Ses dessins sont réalisés à partir de sa signature, de son écriture. La répétition du geste, très spontané, permet de former un ensemble très réaliste tout en gardant une grande liberté de mouvement.

La signature, bien qu’elle soit un acte courant, est un marqueur d’identité. Elle permet d’authentifier un document, une œuvre. En la faisant devenir partie intégrante de son dessin, celui-ci devient beaucoup plus personnel, unique et  authentifiable. L’écriture révèle sa personnalité, sa propre sensibilité et lui permet de se projeter dans le dessin. Son nom composant chaque partie du dessin, Sarah Philippe s’incarne ainsi dans le sujet.

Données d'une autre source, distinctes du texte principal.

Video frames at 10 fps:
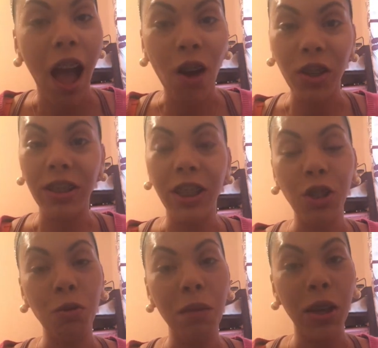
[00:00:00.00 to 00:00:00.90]
I'll
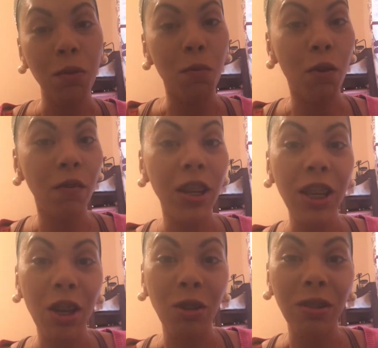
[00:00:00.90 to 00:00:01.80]
continue making more
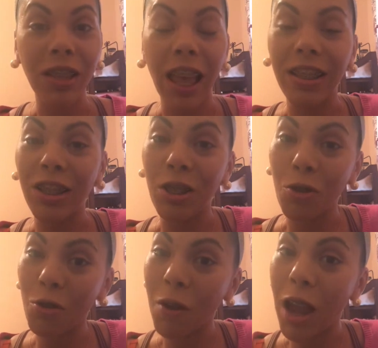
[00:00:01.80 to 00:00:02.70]
videos as the
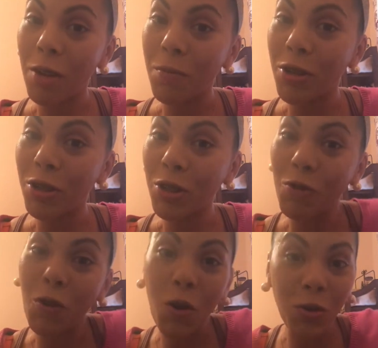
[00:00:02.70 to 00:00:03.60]
subscribers
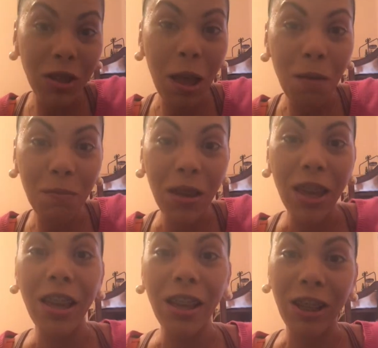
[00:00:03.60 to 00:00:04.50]
grows up,
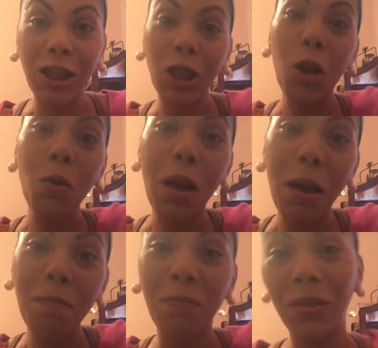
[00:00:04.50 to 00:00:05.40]
glow
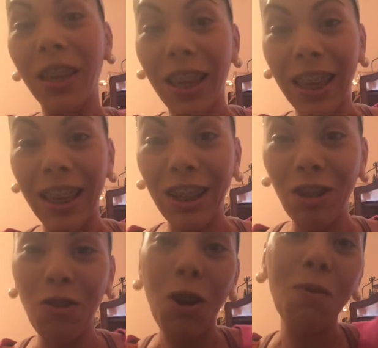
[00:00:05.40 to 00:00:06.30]
up,
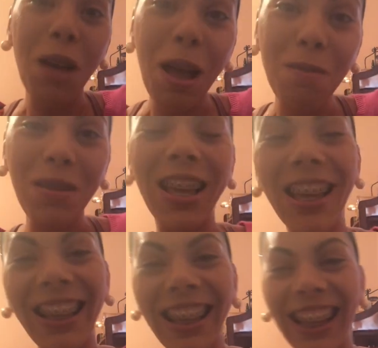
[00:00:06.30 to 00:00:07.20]
grow up.
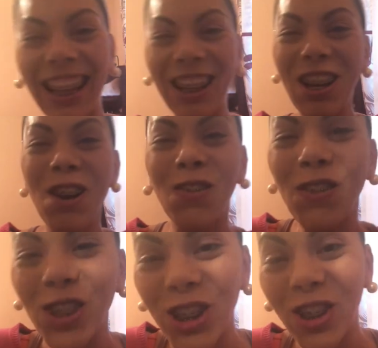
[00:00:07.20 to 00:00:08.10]

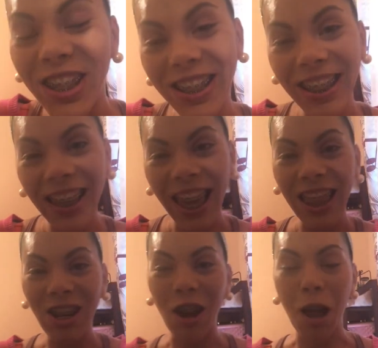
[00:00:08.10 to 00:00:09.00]
We'll do this
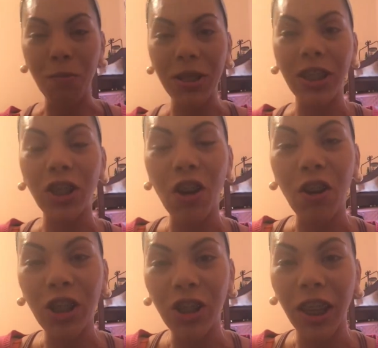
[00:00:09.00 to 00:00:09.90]
together. It's
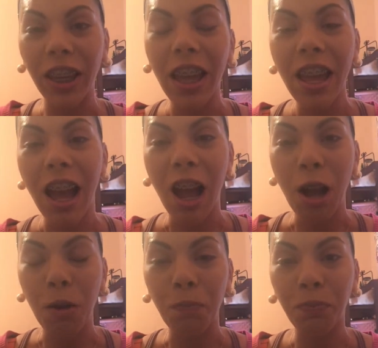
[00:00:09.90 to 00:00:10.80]
encouraging
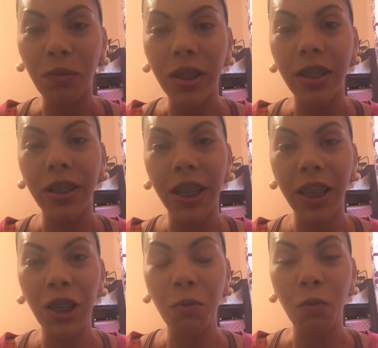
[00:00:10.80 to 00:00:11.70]
to
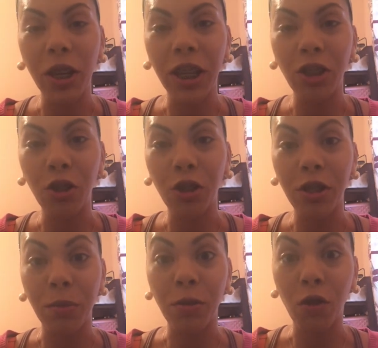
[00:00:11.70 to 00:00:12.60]
see when your
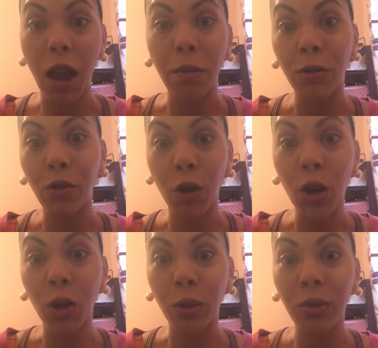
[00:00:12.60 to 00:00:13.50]
subscriber
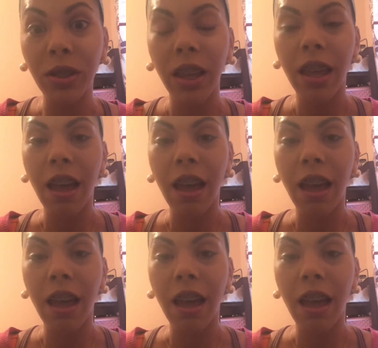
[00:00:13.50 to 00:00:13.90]
grows.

Il ne s’agit pas de calligraphie, ou l’art de bien former les caractères. L’importance du mot n’est pas sa beauté visuelle. Au contraire le but est de conserver toute la spontanéité de l’écriture. C’est par sa multiplicité, sa répétition que l’on obtient un ensemble cohérent et esthétique.

Le sens du mot a son importance et on rejoint ainsi d’avantage les « calligrammes » de Guillaume Apollinaire, mais avec une démarche inverse ; chez le poète, la forme est au service du texte qu’elle est un rapport avec ou non. Ici le sujet et sa représentation priment et l’écriture permet de révéler sa force intrinsèque.